Комары, подстерегавшие минуту прохлады, уже были тут и нападали на нас стадами. Хрептовский натянул длинные кожаные перчатки и надел на голову сетку из темного ситца, сшитую в виде четырехугольного мешка, с жестким волосяным наличником, очень похожую на большой самодельный фонарь.
— А не поехать ли нам в город? — вдруг предложил Барский. Ему всегда приходили в голову романтические идеи.
Я решительно воспротивился. Поездка в город должна была отнять неделю, а теперь было самое горячее время летнего хода рыбы, которое нельзя было пропустить без непоправимой потери.
Через пять минут мы были уже на средине реки и занимались обычным делом. Я «выгребал», поворачивая одно весло влево, а другое вправо, и заставляя лодку описывать разнообразные зигзаги, соответственно изгибам сети. Барский с Хрептовским собирали невод в лодку с обеих сторон, ловко подхватывая извивавшихся омулей, похожих на гибкие серебряные пластинки. Лов по обыкновению был обилен. Якут улегся на берегу у костра и заснул в ожидании нашего возвращения. По беспечному обыкновению жителей полярных пустынь, он собирался прожить у нас день или два или целую неделю, тем более, что еды было много и он мог рассчитывать на обильную трапезу.

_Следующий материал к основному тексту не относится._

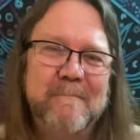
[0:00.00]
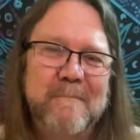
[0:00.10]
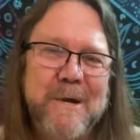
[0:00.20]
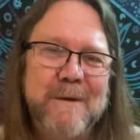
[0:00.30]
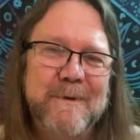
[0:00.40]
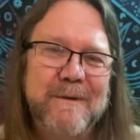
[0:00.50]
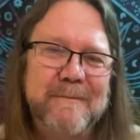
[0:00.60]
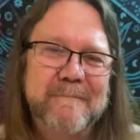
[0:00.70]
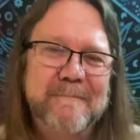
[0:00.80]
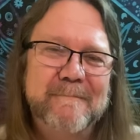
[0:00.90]
Maybe.
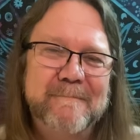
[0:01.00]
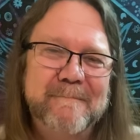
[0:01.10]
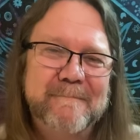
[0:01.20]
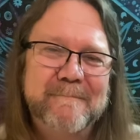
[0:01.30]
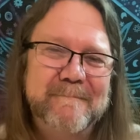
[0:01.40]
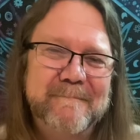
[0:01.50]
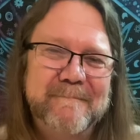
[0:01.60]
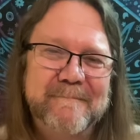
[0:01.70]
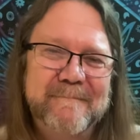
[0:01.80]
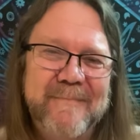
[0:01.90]

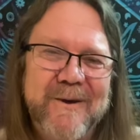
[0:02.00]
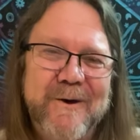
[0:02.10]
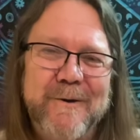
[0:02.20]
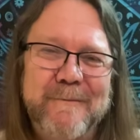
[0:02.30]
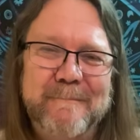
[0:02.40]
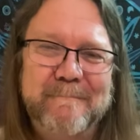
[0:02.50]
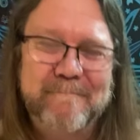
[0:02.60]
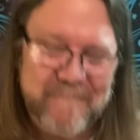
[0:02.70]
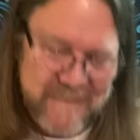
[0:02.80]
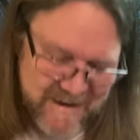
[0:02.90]
Huh.
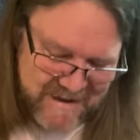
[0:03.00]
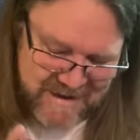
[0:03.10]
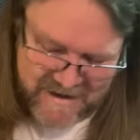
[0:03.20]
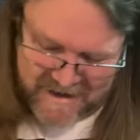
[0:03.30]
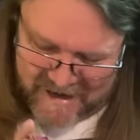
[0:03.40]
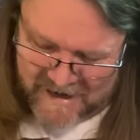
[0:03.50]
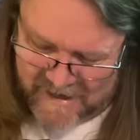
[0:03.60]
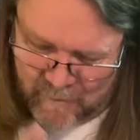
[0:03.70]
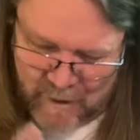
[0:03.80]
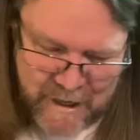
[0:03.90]

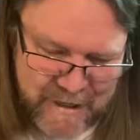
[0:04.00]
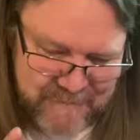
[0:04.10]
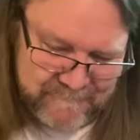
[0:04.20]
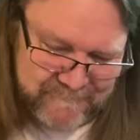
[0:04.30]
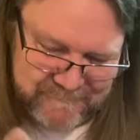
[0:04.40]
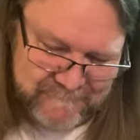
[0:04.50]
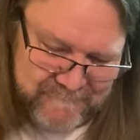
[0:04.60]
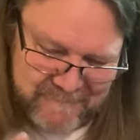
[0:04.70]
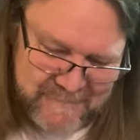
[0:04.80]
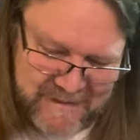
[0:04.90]
Anyway,
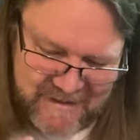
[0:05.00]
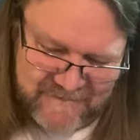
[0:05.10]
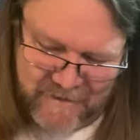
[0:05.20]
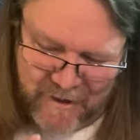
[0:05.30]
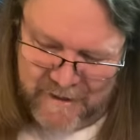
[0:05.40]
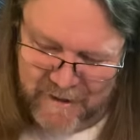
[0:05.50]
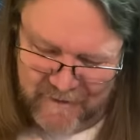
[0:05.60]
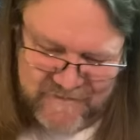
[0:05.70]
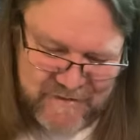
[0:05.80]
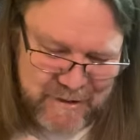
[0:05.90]
it's all a little
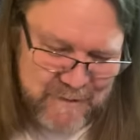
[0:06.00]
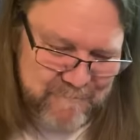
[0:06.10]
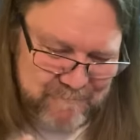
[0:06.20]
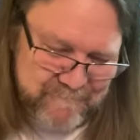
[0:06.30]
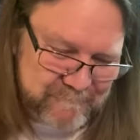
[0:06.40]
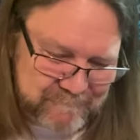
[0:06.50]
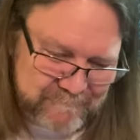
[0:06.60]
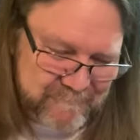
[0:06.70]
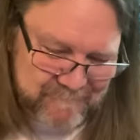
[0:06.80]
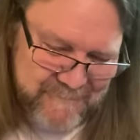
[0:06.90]
deep.
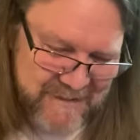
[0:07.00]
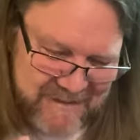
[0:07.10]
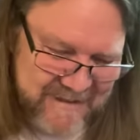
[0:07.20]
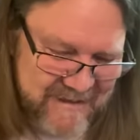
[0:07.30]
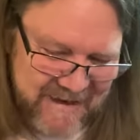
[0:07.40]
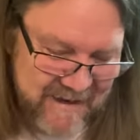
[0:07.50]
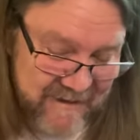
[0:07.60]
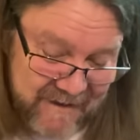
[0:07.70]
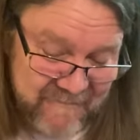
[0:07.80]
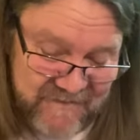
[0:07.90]

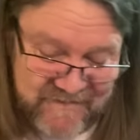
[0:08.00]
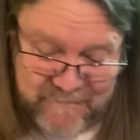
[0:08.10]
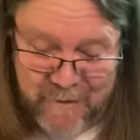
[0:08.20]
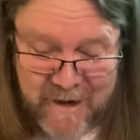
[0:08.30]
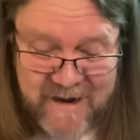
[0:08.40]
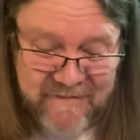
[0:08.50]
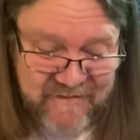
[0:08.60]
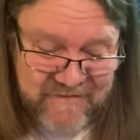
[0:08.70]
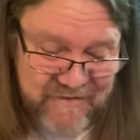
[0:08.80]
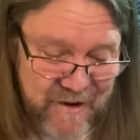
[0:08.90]
love the spread, the
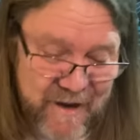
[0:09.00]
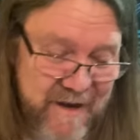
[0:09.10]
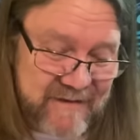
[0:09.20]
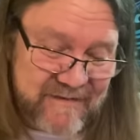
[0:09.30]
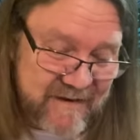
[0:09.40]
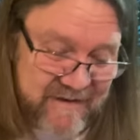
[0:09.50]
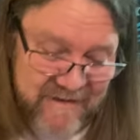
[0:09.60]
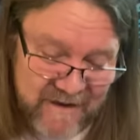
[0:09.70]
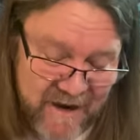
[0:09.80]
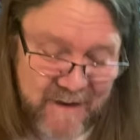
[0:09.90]
sun, ten of
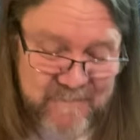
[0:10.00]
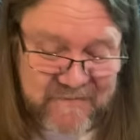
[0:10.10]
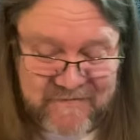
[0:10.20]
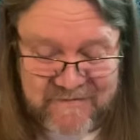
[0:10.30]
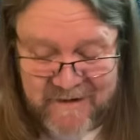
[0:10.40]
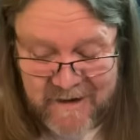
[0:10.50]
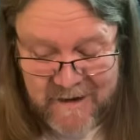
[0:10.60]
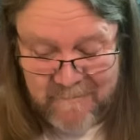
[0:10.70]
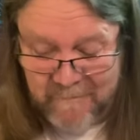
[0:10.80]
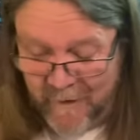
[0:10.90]
cups.
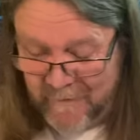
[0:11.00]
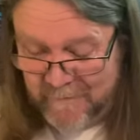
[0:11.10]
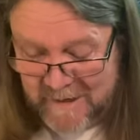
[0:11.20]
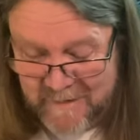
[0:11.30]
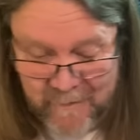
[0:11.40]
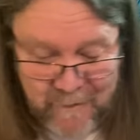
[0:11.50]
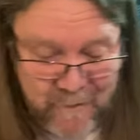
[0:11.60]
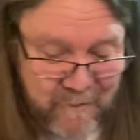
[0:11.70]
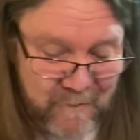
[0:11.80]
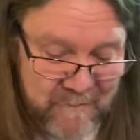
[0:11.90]
Both
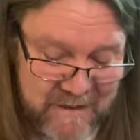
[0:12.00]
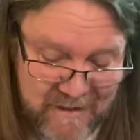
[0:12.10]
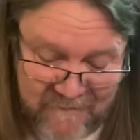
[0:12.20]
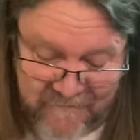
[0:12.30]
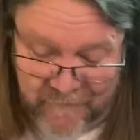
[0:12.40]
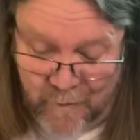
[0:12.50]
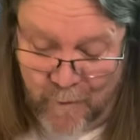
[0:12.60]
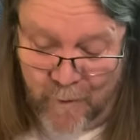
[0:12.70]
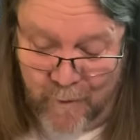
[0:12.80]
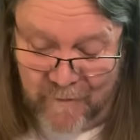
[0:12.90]
people being the
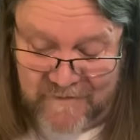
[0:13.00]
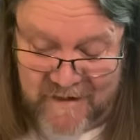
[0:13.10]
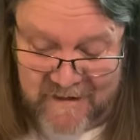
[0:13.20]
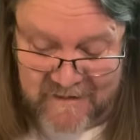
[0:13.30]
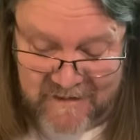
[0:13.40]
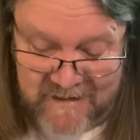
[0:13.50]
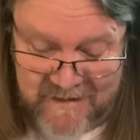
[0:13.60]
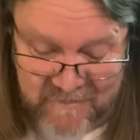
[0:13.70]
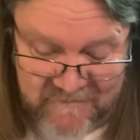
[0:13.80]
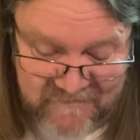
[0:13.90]
fool, taking the
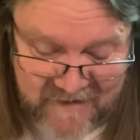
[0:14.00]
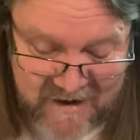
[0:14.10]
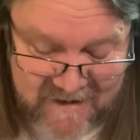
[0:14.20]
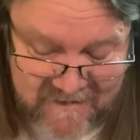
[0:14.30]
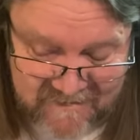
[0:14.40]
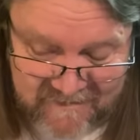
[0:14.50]
leap of faith.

Прометав три тони, мы решили перегрести на противоположный берег, для того чтобы угостить гостя получше. Там жила в рыбачьей избушке наша стряпка Манкы, странное существо, отличавшееся дикостью даже среди диких обитателей полярного севера. Манкы было только семнадцать лет. Она была «девичья» дочь якутской сироты Соготох, вскормленной на общественный счет и сызмальства переходившей из юрты одного зажиточного тойона в юрту другого. По якутским обычаям, сирота или вдова, если у нее нет родственников, желающих принять ее на свое частное попечение, переходит именно таким образом из дома в дом, с рук на руки. Смолоду Соготох была не только работницей, но и наложницей своих многочисленных хозяев, их сыновей и работников, вообще каждого, кто только мог польститься на ее рябое лицо и четырехугольные плечи. Ей так же мало приходило в голову отвергать такие требования хозяев, как и отказываться от работы, наваливаемой на нее хозяйками. В результате она прижила двух дочерей, которые случайно уцелели и выросли, кочуя вместе с матерью от одного порога к другому. Это было уже четвертое поколение париев по женской линии, рожденное вне брака и вскормленное пинками, в вечной работе у более зажиточных соплеменников.